MongoDB operator creates/overwrites "external" secret by it self

Kubernetes 1.20.5
Mongodb operator 1.11
Mongodb 4.4.10
Deployment of op and db via Helm chart

simple replicat set with 3 nodes (no shards)
user-secret provided by “external secrets” (values from Vault) under db deployment

The operator deployment works without any issues.
Deployment of the database works as well.
The operator mostly creates the external secret itself with wrong values (hardcoded users and random passwords from percona-server-mongodb-operator/secrets.go at main · percona/percona-server-mongodb-operator · GitHub, line 79 etc)

This leads to a running cluster with “wrong passwords and users” where we ran into login problem after a restore (of course).

Why is the secret created at all when an external secret is defined ?
It is not clear to us and from our point of view, this should never happens.
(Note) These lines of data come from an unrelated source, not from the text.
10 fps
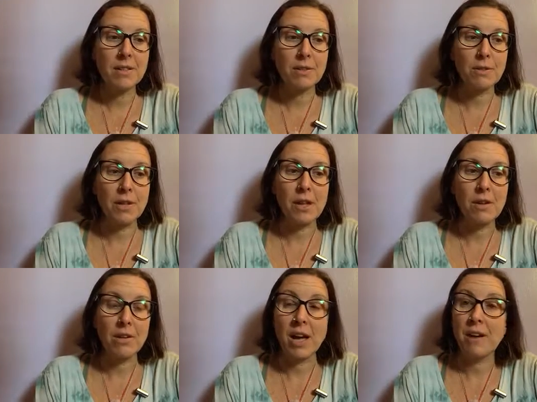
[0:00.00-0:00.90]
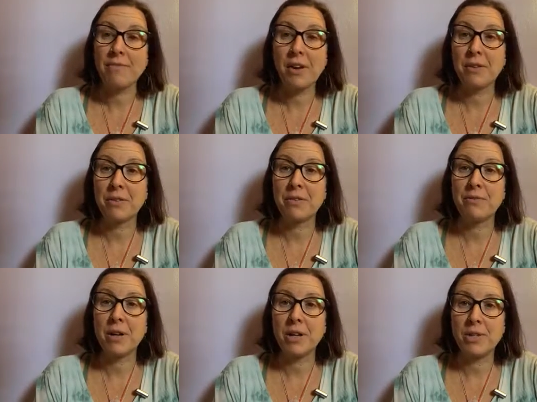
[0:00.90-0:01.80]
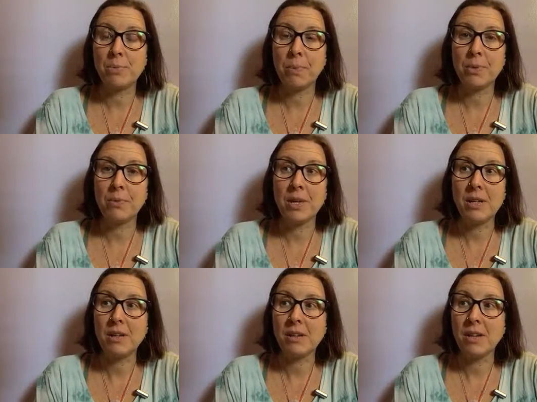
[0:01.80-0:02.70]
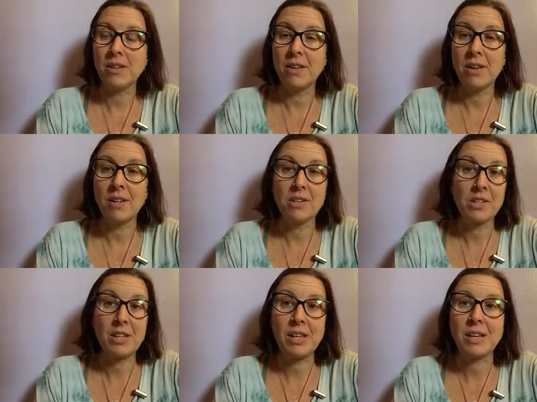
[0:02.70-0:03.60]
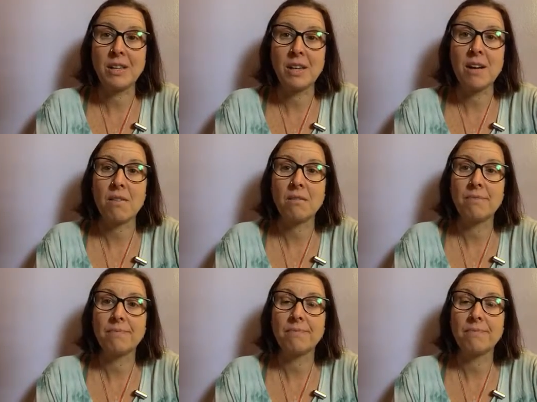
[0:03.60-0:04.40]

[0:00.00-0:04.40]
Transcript: a half hour of rage per week and until you get it out.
It seems to be a timing problem when the secret is not in place when the operator starts deploying the database. When deploying the secret manually in advance, the beahviour is correct (what we could test).
It takes a few second for external secret to provide the secret. Sometimes, the operator states “secret not found” in the logs which is correct, but mostely, the operator creates the secret itself.

This behaviour prevents us from auto-deployment via pipelines, too, because the operator is not cluster-wide-aware yet and has to be deployed per db instance (where each runs in it’s own namespace).
Any suggestion very welcome.
Thx in advance

1 Like

We had a separate conversation with @frank2b about it.
I will try to explain the problem here with examples.
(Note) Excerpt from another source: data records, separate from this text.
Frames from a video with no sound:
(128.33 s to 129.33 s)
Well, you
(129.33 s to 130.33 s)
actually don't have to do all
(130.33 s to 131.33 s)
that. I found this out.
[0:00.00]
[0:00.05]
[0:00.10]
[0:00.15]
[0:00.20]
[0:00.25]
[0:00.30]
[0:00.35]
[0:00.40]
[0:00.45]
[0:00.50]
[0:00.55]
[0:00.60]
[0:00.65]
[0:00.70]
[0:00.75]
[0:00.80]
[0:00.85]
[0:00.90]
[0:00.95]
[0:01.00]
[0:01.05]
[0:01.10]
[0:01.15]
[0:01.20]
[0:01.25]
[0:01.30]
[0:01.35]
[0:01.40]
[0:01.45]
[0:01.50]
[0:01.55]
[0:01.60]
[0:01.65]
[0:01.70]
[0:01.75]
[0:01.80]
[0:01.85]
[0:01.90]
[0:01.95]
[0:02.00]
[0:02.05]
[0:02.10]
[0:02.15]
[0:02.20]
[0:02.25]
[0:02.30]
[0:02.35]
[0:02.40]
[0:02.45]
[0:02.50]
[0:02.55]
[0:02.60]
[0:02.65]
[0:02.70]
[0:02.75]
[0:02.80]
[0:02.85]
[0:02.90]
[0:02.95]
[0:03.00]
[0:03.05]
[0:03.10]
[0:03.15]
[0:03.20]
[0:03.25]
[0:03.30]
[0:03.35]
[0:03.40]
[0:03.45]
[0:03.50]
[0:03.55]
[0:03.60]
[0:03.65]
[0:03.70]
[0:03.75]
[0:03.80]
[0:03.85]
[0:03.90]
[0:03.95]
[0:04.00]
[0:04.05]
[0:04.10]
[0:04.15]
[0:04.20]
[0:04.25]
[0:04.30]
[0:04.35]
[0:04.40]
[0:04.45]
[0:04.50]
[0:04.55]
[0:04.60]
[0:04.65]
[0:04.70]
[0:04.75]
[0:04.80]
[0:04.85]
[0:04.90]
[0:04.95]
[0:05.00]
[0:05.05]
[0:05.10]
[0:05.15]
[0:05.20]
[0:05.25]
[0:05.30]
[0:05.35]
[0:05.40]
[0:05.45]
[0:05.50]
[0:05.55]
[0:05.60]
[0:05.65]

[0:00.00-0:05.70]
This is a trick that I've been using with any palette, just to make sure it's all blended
If secrets.users is defined:

    users: my-cluster-name-secrets

The Operator is going to check if secret my-cluster-name-secrets is in place, if not - it is going to create it with random user credentials.

But the problem appears, when you use gitops or any IaaC tooling, where you do not have control over the ordering of object creation. So you want to create a secret and deploy the database, but for some reason secret is created 2 seconds after the Custom Resource. This is a race condition.
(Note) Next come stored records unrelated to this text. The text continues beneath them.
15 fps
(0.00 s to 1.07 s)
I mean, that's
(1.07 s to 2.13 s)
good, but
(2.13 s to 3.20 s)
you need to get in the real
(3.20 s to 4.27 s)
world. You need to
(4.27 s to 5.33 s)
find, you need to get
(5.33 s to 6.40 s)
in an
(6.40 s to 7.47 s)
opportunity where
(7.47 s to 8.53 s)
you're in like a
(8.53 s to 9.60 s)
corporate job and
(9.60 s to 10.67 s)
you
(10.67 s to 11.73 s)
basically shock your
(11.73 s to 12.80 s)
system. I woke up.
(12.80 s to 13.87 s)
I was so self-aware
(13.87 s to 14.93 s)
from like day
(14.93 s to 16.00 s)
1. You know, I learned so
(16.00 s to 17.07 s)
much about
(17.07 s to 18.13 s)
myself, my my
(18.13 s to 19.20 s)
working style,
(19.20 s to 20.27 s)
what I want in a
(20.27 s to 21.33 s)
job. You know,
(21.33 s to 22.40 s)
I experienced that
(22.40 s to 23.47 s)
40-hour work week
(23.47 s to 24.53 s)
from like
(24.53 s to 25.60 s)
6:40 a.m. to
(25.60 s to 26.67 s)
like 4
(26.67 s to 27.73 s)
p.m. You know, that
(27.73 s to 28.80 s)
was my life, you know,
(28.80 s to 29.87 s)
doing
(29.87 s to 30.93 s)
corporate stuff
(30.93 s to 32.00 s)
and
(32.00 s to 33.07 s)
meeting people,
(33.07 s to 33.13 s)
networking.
I assume the desire here is the following behavior for the situation when secret is specified in cr.yaml:

  • Operator checks if secret is in k8s
  • if not - it waits for it (checks every reconcile loop)

We can make this controllable with some flag not to introduce breaking changes into current behavior.

P.S. it is valid not only for users, but for other secret objects.

Would be great to hear community thoughts about this problem.

1 Like